Exercise requirements:
For the records that follow, restate each one word for word and leave the images behind.

(Collection entries)
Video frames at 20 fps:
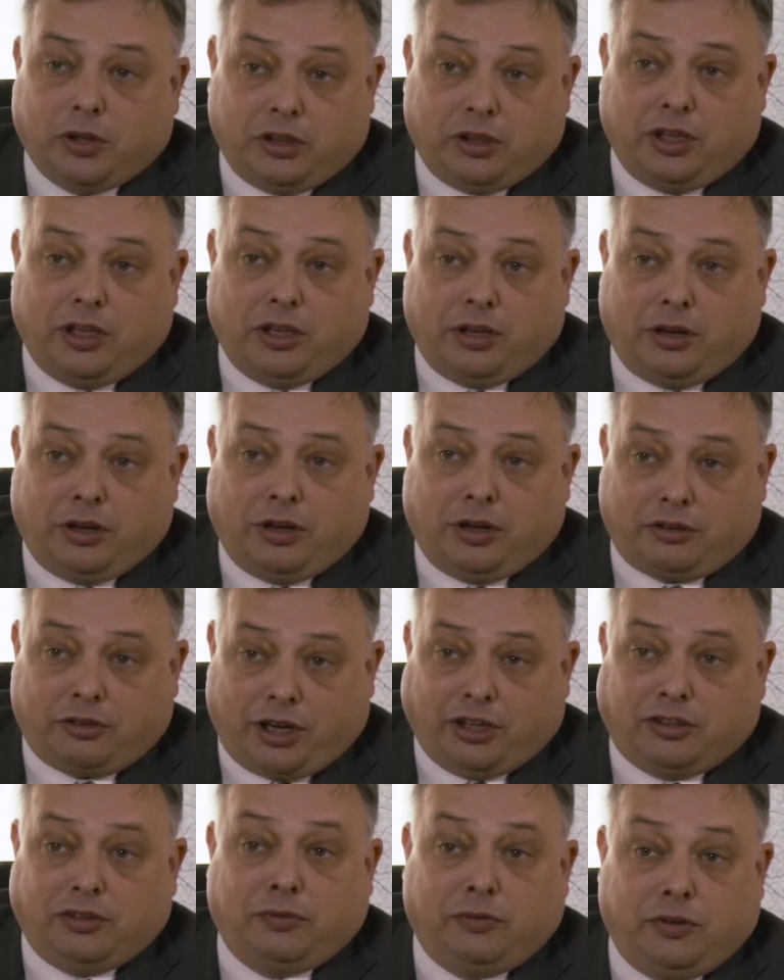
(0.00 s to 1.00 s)
of the
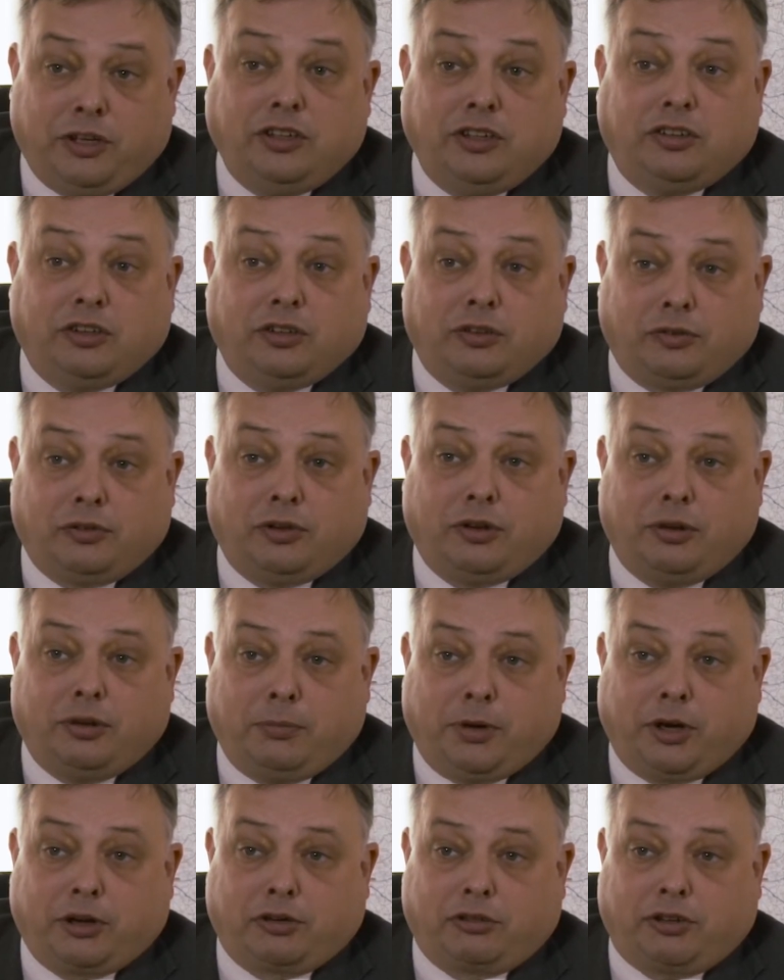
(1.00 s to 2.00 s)
attractive features for
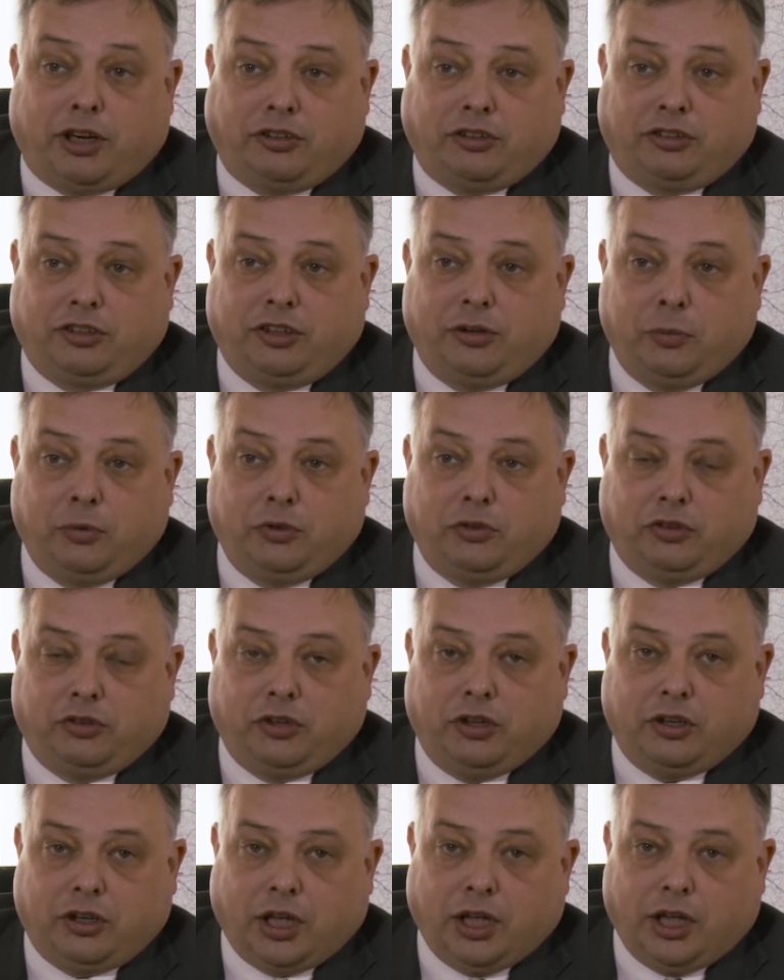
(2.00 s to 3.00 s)
MicroStrategy was
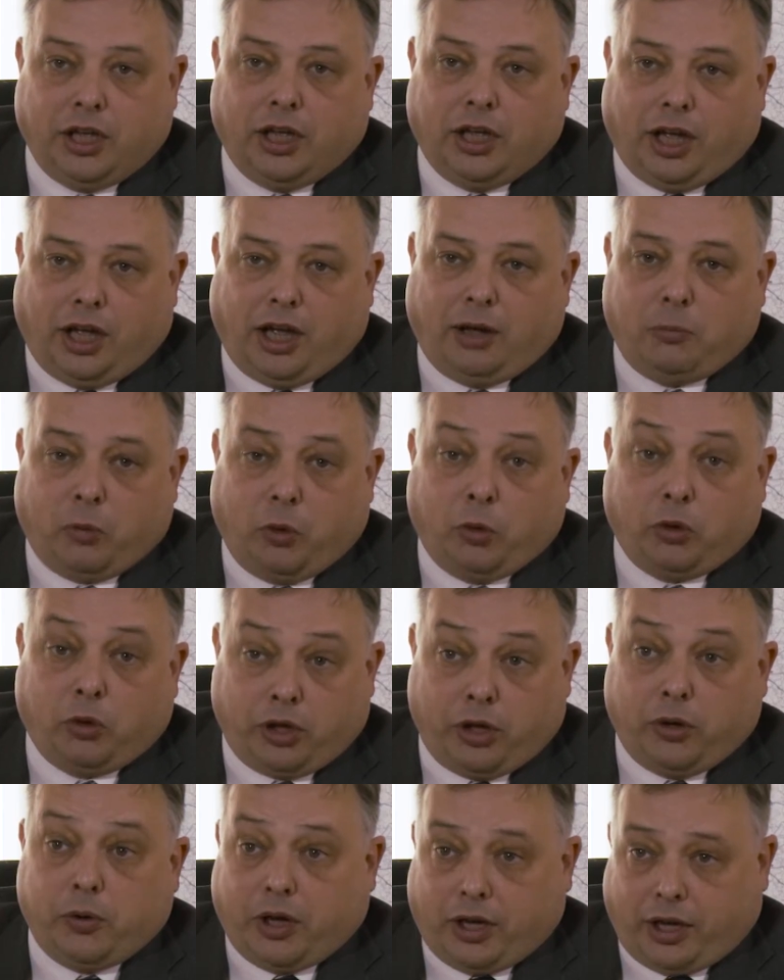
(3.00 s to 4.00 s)
that
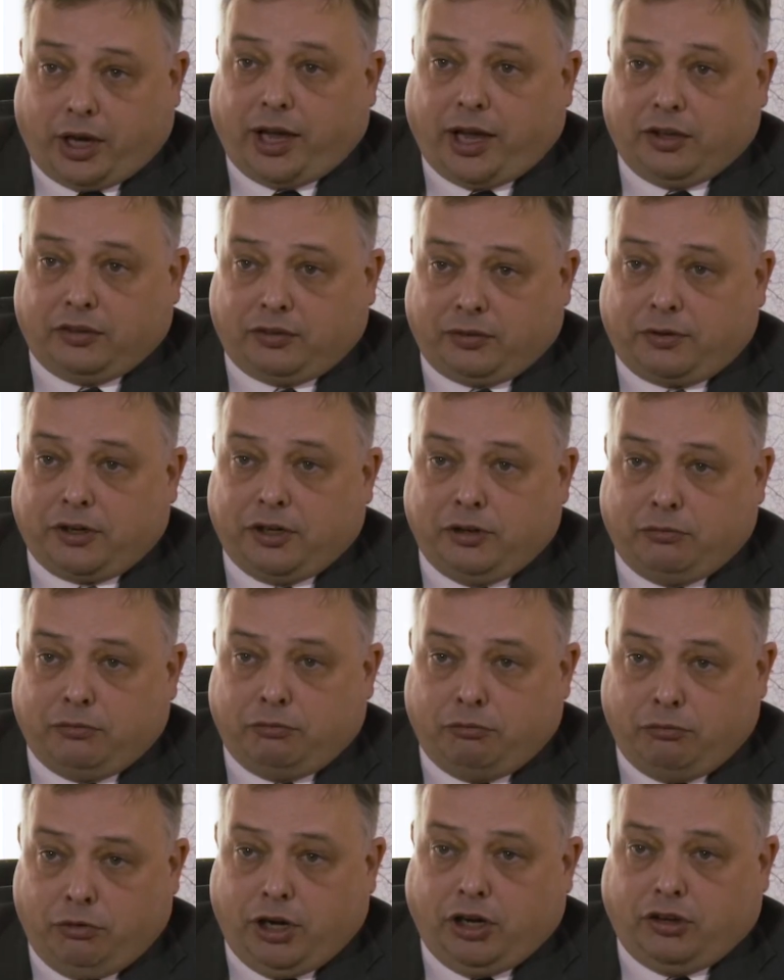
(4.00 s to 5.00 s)
although it has a very
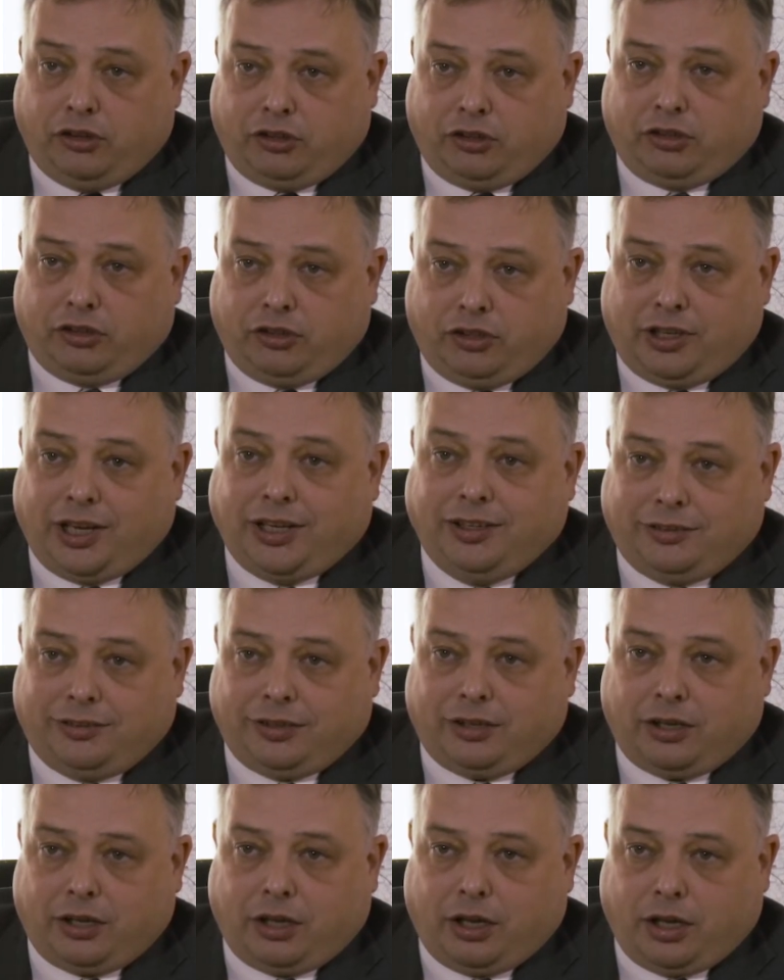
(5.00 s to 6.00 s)
rich
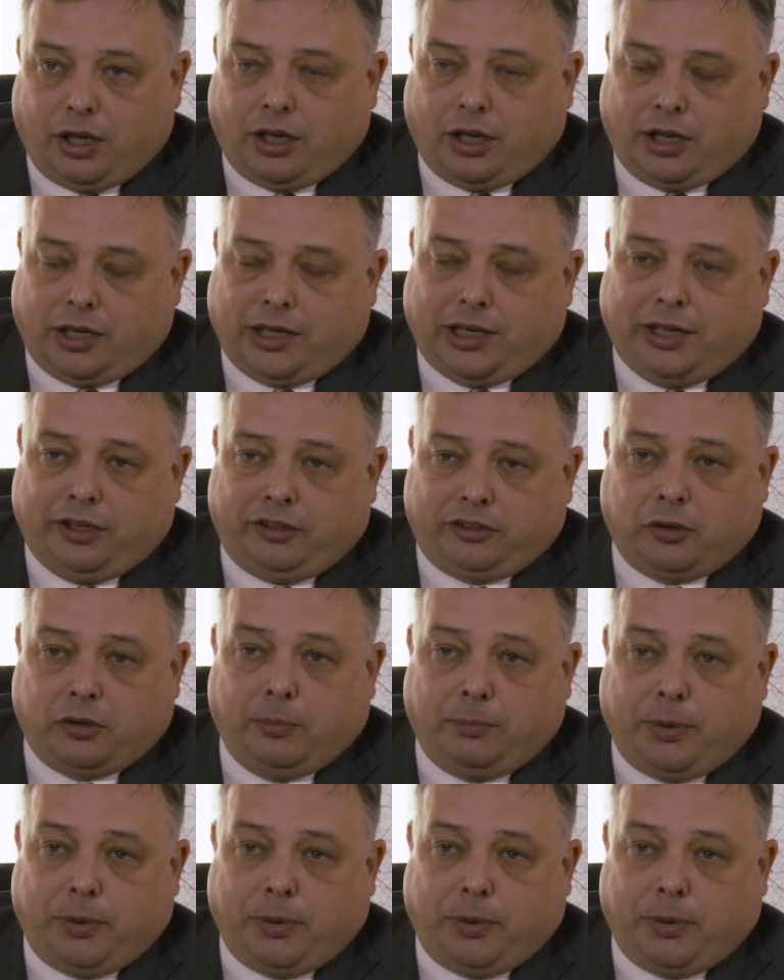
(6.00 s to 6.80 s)
data analytical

Solution for this exercise:
Video frames at 20 fps:
(0.00 s to 1.00 s)
of the
(1.00 s to 2.00 s)
attractive features for
(2.00 s to 3.00 s)
MicroStrategy was
(3.00 s to 4.00 s)
that
(4.00 s to 5.00 s)
although it has a very
(5.00 s to 6.00 s)
rich
(6.00 s to 6.80 s)
data analytical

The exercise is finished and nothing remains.